The utilities sector has already witnessed cases of alleged collusion among competitors or abuse of dominance by an incumbent market player and cartels and anti-competitive practices have previously been found in a range of activities, from meters to power exchanges.

One of the longest running claims was brought in 2008 by National Grid against ABB, Siemens and others, relating to alleged losses suffered as a result of an EU-wide cartel in gas-insulated switchgear. This claim, which saw ABB seeking damages of £108 million, ran for five years, with an undisclosed settlement agreed just ahead of the trial.

Other claims include Albion Water securing damages of £1.7 million from Dŵr Cymru Welsh Water, following a decision by the UK competition authorities, which found that the company had abused a dominant position across its water supply network.

The Consumer Rights Act 2015 brings further changes. From October, the UK’s specialist competition court, the Competition Appeal Tribunal (CAT), will be handed new powers to order that anti-competitive behaviour is stopped and the right to hear a wider range of cases. Significantly, cases brought by small or medium sized undertakings will be considered for a fast track procedure, designed to make it cheaper and quicker for SMEs to seek redress. The CAT may place a cap on costs and can also restrict the amount of evidence and number of expert witnesses. The new Act also introduces a mechanism for infringing companies to propose voluntary redress schemes to provide compensation to victims, which may be approved by the CMA.
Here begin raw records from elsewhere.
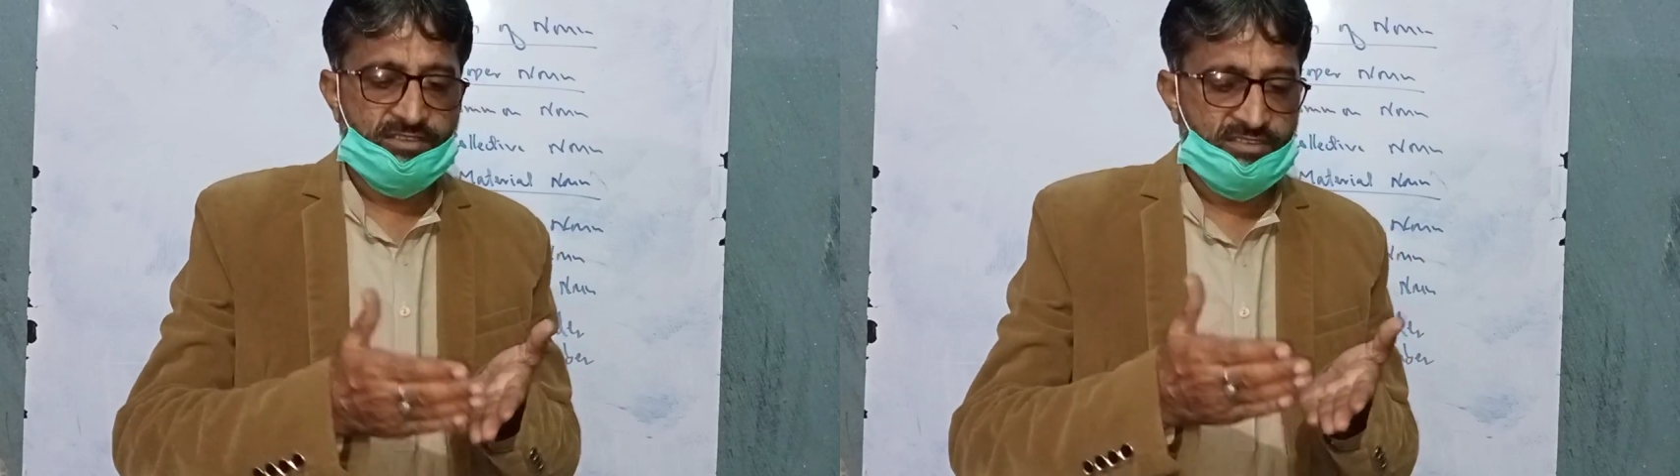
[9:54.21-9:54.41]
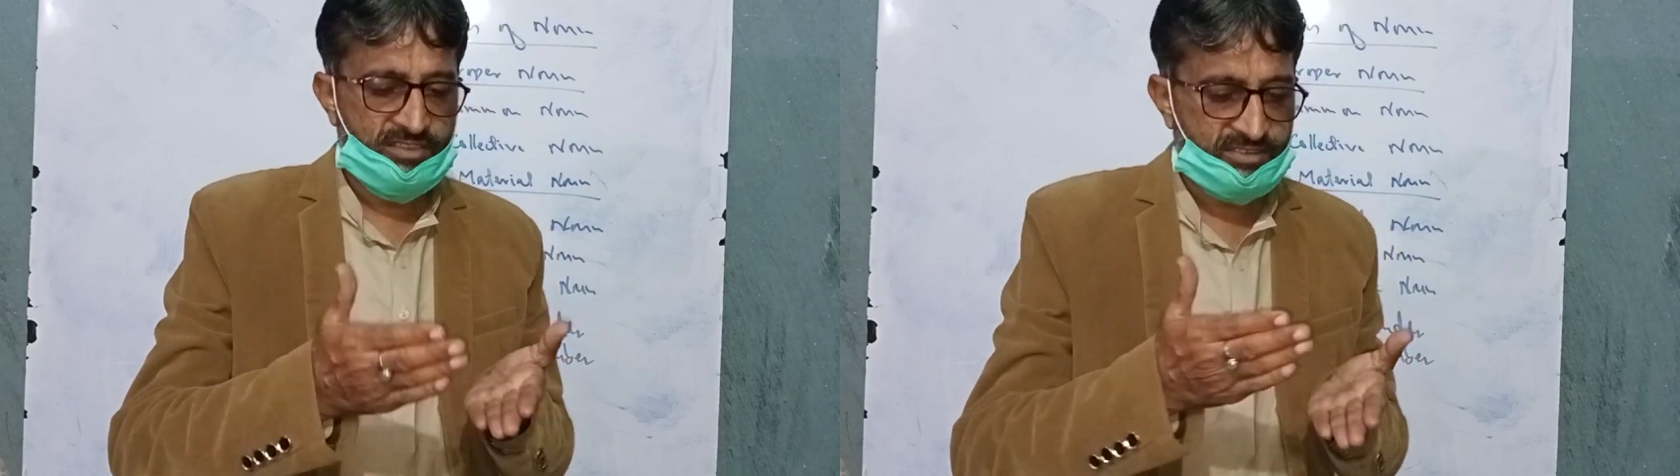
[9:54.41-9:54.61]

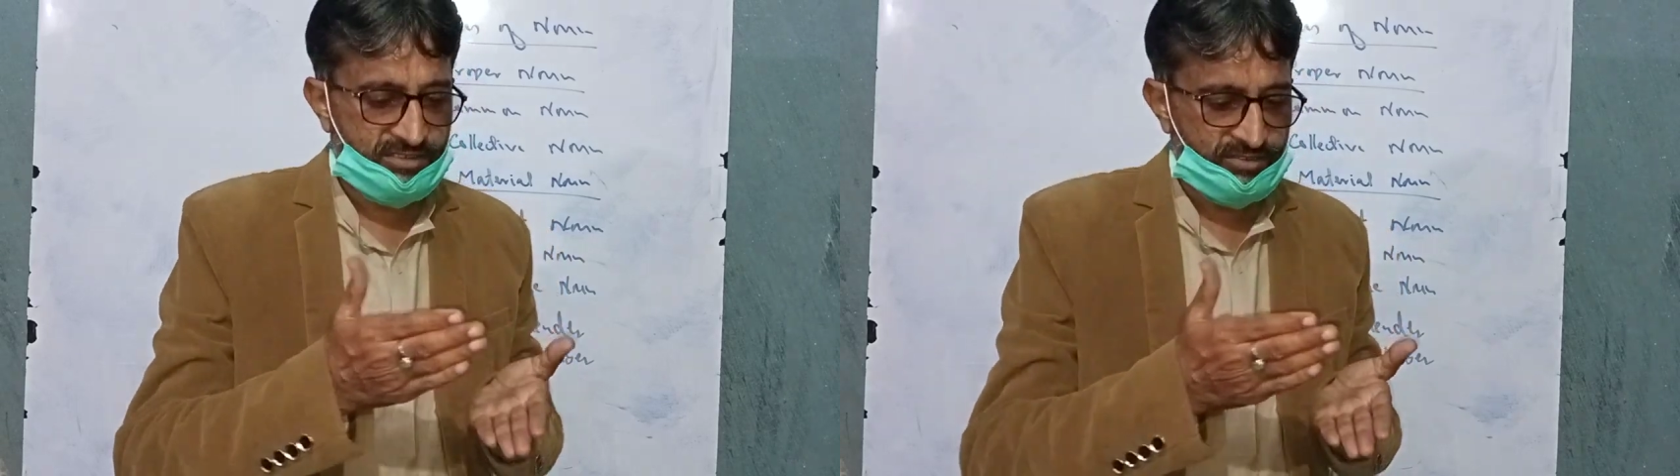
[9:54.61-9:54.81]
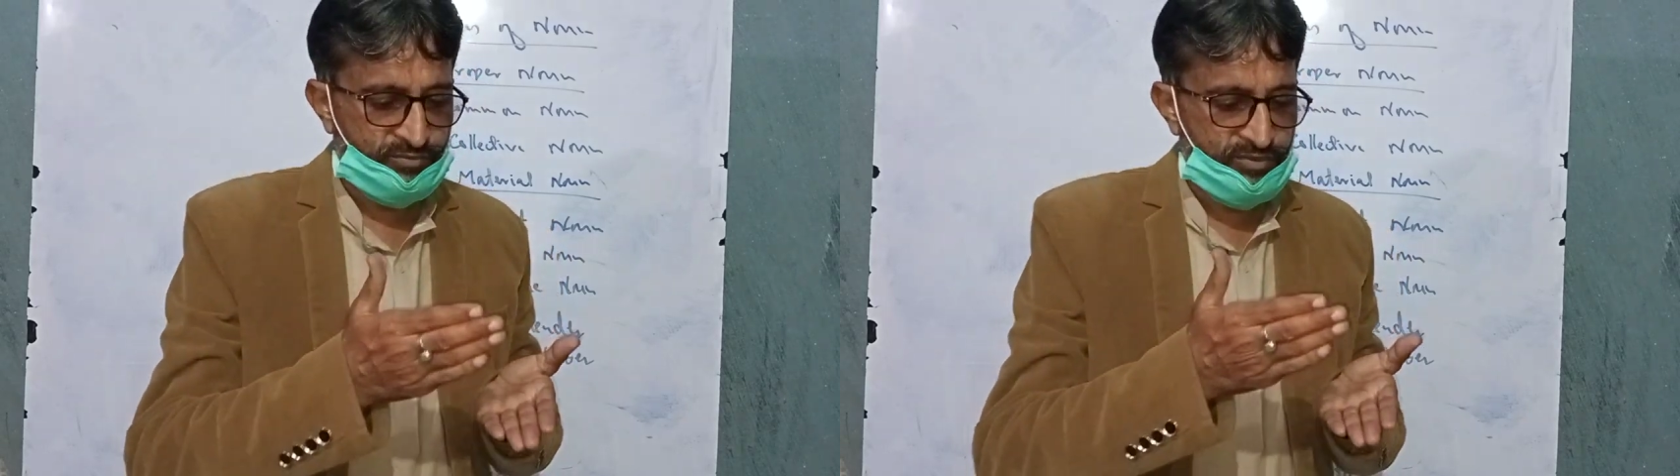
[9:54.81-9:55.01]

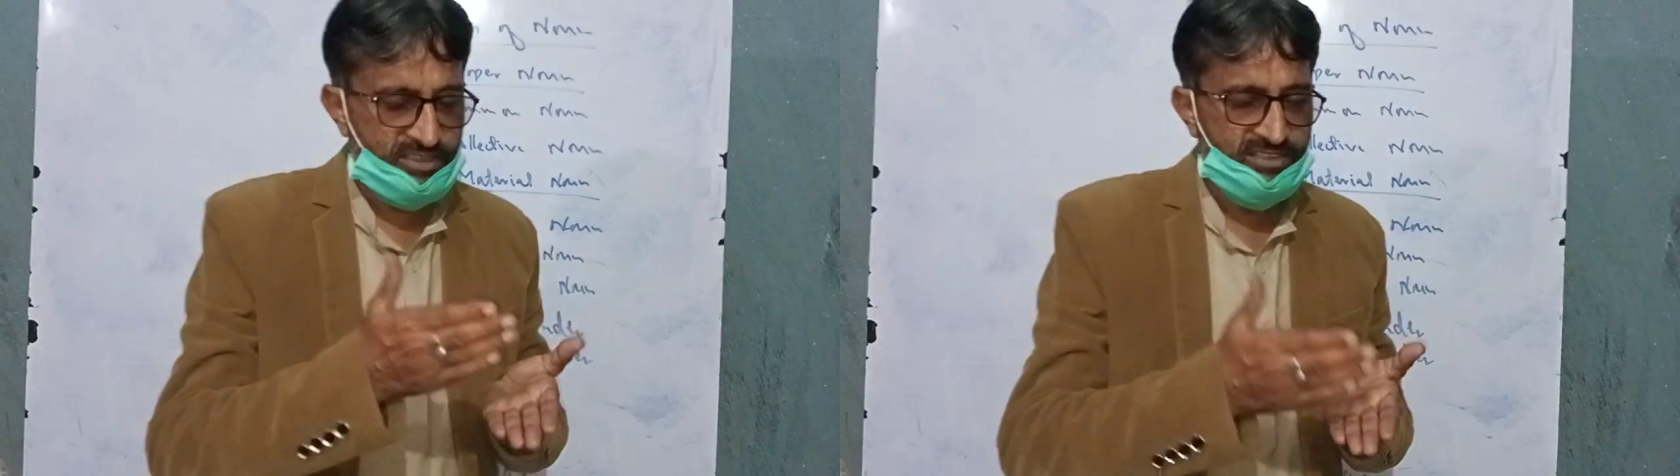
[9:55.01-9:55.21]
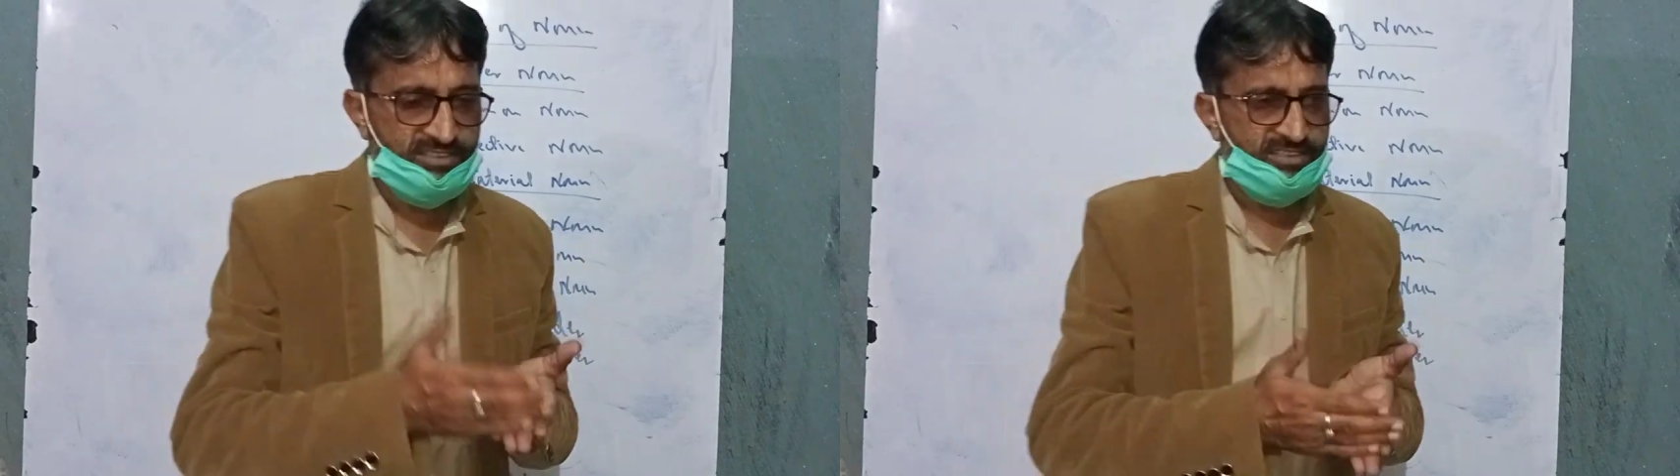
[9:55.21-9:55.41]
just
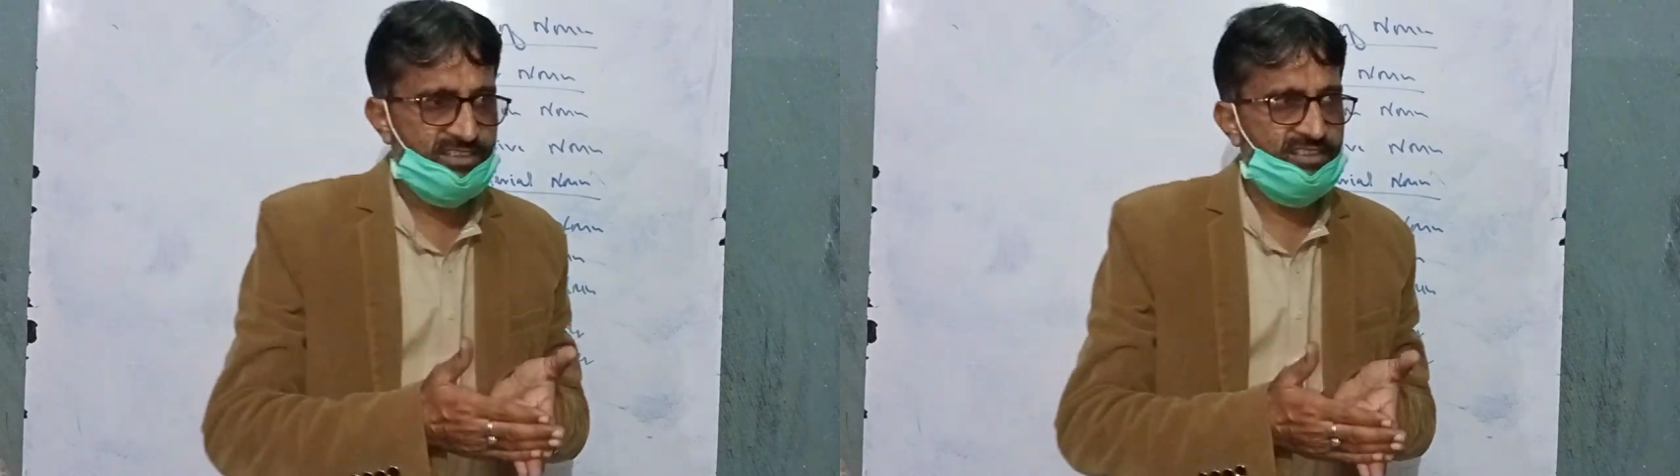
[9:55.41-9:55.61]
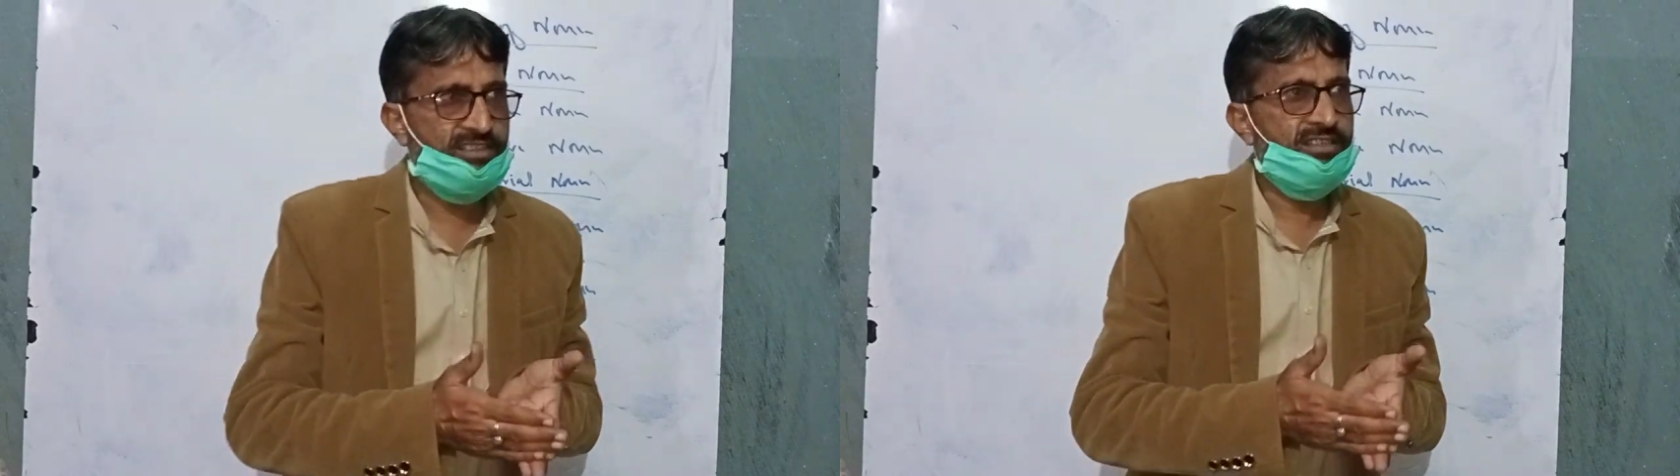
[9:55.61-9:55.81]
we
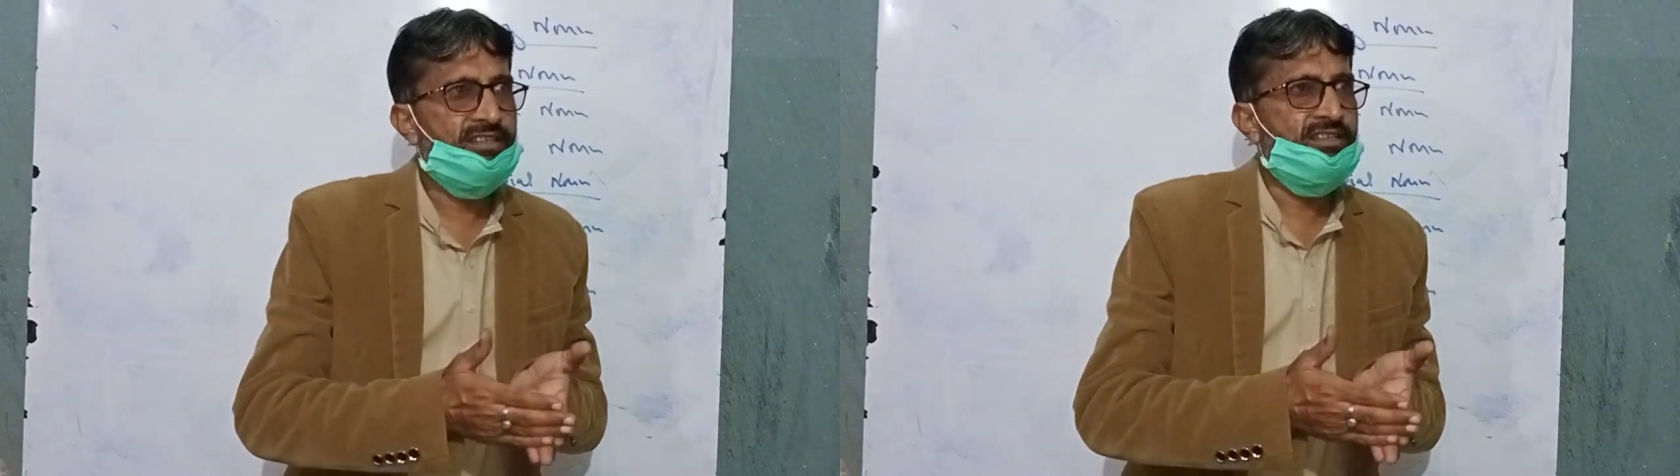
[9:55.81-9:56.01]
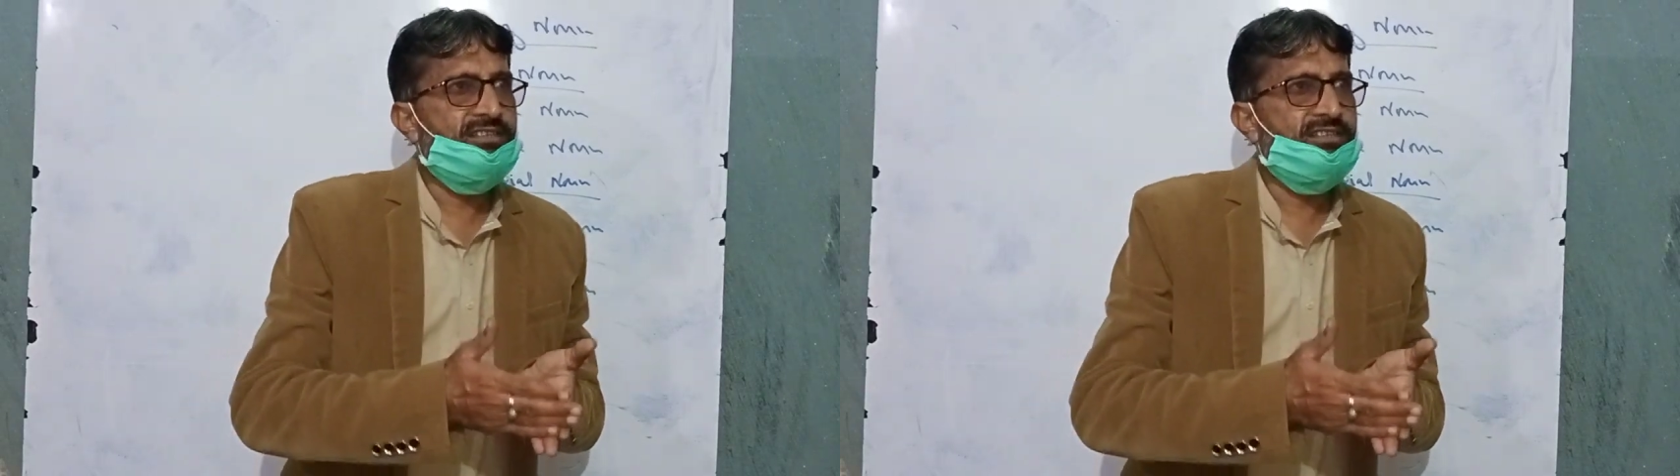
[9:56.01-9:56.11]
say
Coinciding with the UK legislation, the EU has adopted a directive on antitrust damages actions, which will help remove obstacles for claimants across Europe. This must be implemented into national legislation by 27 December 2016.
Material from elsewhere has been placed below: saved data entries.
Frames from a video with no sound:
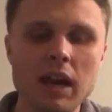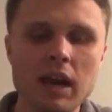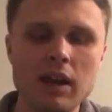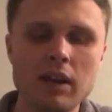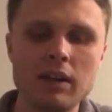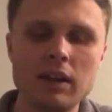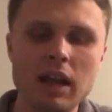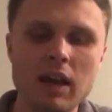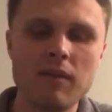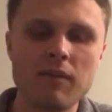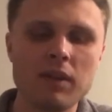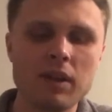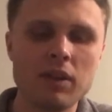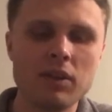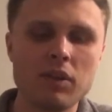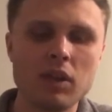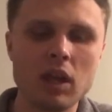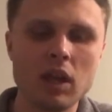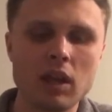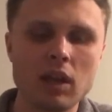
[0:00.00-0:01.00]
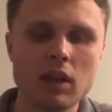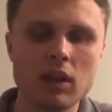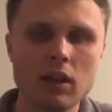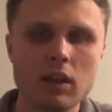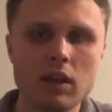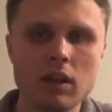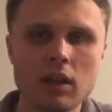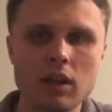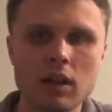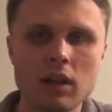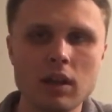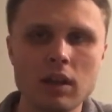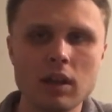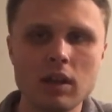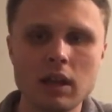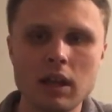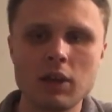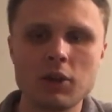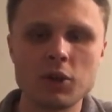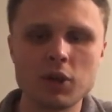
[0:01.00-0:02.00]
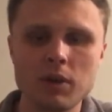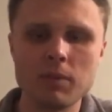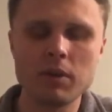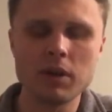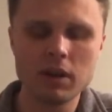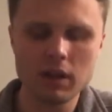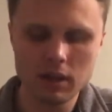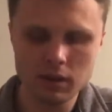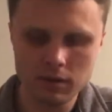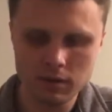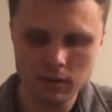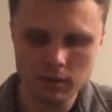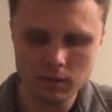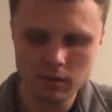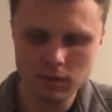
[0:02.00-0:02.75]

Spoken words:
I definitely think contributed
Leniency statements containing admissions by whistleblowers will, from then onwards, receive blanket protection from disclosure. This recognises that whistleblowers are more likely to participate in leniency schemes if their confessions of wrongdoing are safe from disclosure to damages claimants. Currently, before disclosing leniency statements, national courts must balance the interests of leniency schemes and the claimant’s right to damages.

The protection of leniency statements may appear to deter, rather than encourage, damages claims. However, the expectation is that more leniency applications will be made, which will in turn drive the number of damages claims.

The directive also protects leniency applicants against the liability, where each cartelist is generally held to be responsible for the entire loss caused by the cartel. This makes leniency applicants who do not fight cartel charges vulnerable to early claims. While the directive offers leniency applicants protection from damages claims for the loss caused by the other cartelists, claimants will be required to have exhausted redress from the other cartelists before such action.

Importantly, there will be a rebuttable presumption that established infringements have caused harm. The courts will be able to quantify the harm suffered by the claimant where it may be practically impossible or excessively difficult for the claimant to quantify harm on the basis of the evidence. The new law also places beyond doubt some important legal issues about who is able to sue, for example, by clarifying the availability of a defence that a purchaser passed on any cartel overcharge to its own customers, with no loss suffered by the claimant. In such cases, the indirect purchaser to whom the overcharge was passed may be able to claim.

Finally, decisions of national competition authorities will carry greater weight than they currently do before the courts of other Member States.

To understand the potential risks of the new landscape, utilities should assess where they might encounter competition risk. While a company can gain protection from fines by seeking leniency from a competition authority, there is no similar protection available against damages claims.

Faced with the prospect of a significant reputational and financial fallout, companies across the utilities sector should revisit their compliance programmes, to ensure these are sufficiently robust. At board level, directors must also take an even greater role in ensuring that effective compliance is embedded in the corporate culture, across the entire organisation.